Lars Heling Apr 25, 2023

In many companies data is spread over a variety of sources in different departments and many business cases require accessing and analyzing this data in an integrated manner. Federated queries in SPARQL allow users to query multiple data sources as a unified Knowledge Graph. In Stardog, federated query processing is not limited to SPARQL endpoints as data sources but provides means to access data from a variety of services including Virtual Graphs (VGs) backed by a variety of data sources including SQL or NoSQL databases or other stardog servers. There are also cached VGs, Stored Query Service, and Sampling Service. Therefore, the federated querying capability in the Stardog Platform is a powerful tool to unleash insight from data integrated over multiple, heterogeneous data sources. In this blog post, we provide a brief introduction to federated query processing and provide details on how we improved the performance of querying federations of local databases and (cached) Virtual Graphs in Stardog 9.

Motivating example

Consider for example the following setting based on the Berlin SPARQL Benchmark (BSBM) which simulates an e-commerce usecase. This setting consists of data about products, reviews, and offers. In contrast to the original benchmark, let us assume the data is accessible through a federation of three data sources: a local Stardog database for products and two virtual graphs for offers and reviews whose data is potentially stored in different SQL databases. Answering common business questions requires combining data from these data sources. For example, let’s assume we want to retrieve the names of all vendors that sell products of a specific type using the following SPARQL query:

SELECT ?productName ?vendorName
WHERE {
    ?product a bsbm-inst:ProductType279 .
    ?product rdfs:label ?productName .

    ?offer  bsbm:product ?product .
    ?offer  bsbm:vendor ?vendor .
    ?vendor rdfs:label ?vendorName .
}

If all the relevant data was located in a single local Stardog database, we could directly execute this query over the database to retrieve the desired results. However, since multiple data sources contribute to the results of the query, additional steps are necessary to retrieve the results: (i) source selection, (ii) query decomposition, and (iii) join-ordering and operator selection.
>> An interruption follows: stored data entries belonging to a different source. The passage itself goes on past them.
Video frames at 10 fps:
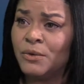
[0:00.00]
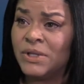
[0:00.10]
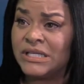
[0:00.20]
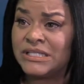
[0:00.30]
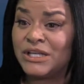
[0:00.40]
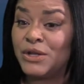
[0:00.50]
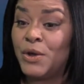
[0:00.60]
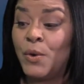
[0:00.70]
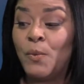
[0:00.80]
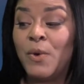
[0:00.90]
Listen,
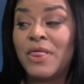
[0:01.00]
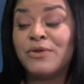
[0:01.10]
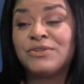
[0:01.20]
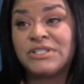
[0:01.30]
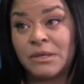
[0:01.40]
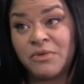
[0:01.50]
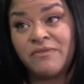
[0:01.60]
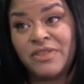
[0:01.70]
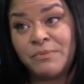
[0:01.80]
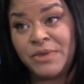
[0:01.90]
whether some
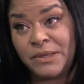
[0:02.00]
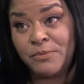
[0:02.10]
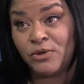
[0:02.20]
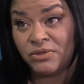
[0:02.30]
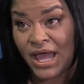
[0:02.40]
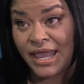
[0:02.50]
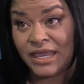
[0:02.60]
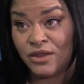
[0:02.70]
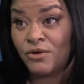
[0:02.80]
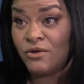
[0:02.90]
of the people like
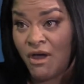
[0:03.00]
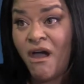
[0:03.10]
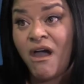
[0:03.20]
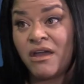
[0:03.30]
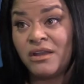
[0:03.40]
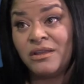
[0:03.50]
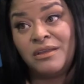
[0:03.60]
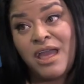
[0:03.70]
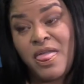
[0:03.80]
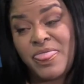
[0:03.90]
it or not,
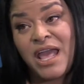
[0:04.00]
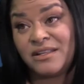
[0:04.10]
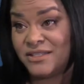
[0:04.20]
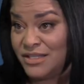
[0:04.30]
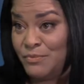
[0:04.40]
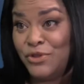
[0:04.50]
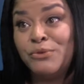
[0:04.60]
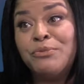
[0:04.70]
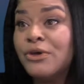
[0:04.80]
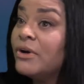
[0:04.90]
and that's some of the
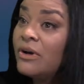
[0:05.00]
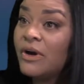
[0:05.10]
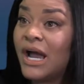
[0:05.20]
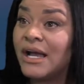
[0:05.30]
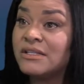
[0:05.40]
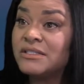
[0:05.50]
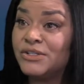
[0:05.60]
bureaucrats.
Source selection and query decomposition

Source selection refers to identifying the sources which provide solutions to a pattern in the query. In Stardog we can use GRAPH keyword to manually indicate which patterns should be evaluated over which local or Virtual Graph. In our example query, we can indicate that the vendor-related data (i.e., the last three triple patterns) is located in the offers VG for each pattern:

SELECT ?productName ?vendorName
WHERE {
    ?product a bsbm-inst:ProductType279 .
    ?product rdfs:label ?productName .
    GRAPH <virtual://offers> {
      ?offer  bsbm:product ?product .
    }
    GRAPH <virtual://offers> {
      ?offer  bsbm:vendor ?vendor .
    }
    GRAPH <virtual://offers> {
      ?vendor rdfs:label ?vendorName .
    }
}

The provided query retrieves the expected results but it is also quite verbose. This is where the concept of federated query decomposition comes into play. The goal of a query decomposition is grouping patterns of a query such that they can be jointly evaluated at a remote source without compromising on answer completeness. In our example, we can group the vendor-related triple patterns since they only need to be evaluated at a single VG. Thus, we can simplify and rewrite the query as follows

SELECT ?productName ?verndorName
WHERE {
    ?product a bsbm-inst:ProductType279 .
    ?product rdfs:label ?productName .
    
    GRAPH <virtual://offers> {
      ?offer  bsbm:product ?product .
      ?offer  bsbm:vendor ?vendor .
      ?vendor rdfs:label ?vendorName .
    }
}

In Stardog 9, we improved the query decompositions approach to automatically determine more efficient query decompositions which reduce the number of requests to remote services including VGs, cached VGs, and other SPARQL services. In addition to combining patterns to the same logical sources, such as a VG, the improved approach also tries to push the query evaluation to physical sources as much as possible. For example, when multiple VGs are cached on the same cache target, we can push the evaluation of queries over multiple VGs completely to the cache target. This improves the performance by reducing the amount of data to be transferred from the cache target. As a result, caching VG not only provides the benefit of full SPARQL expressivity (including Stardog extensions, such as path queries or full-text search) but can also improve the query performance in a federation of VGs.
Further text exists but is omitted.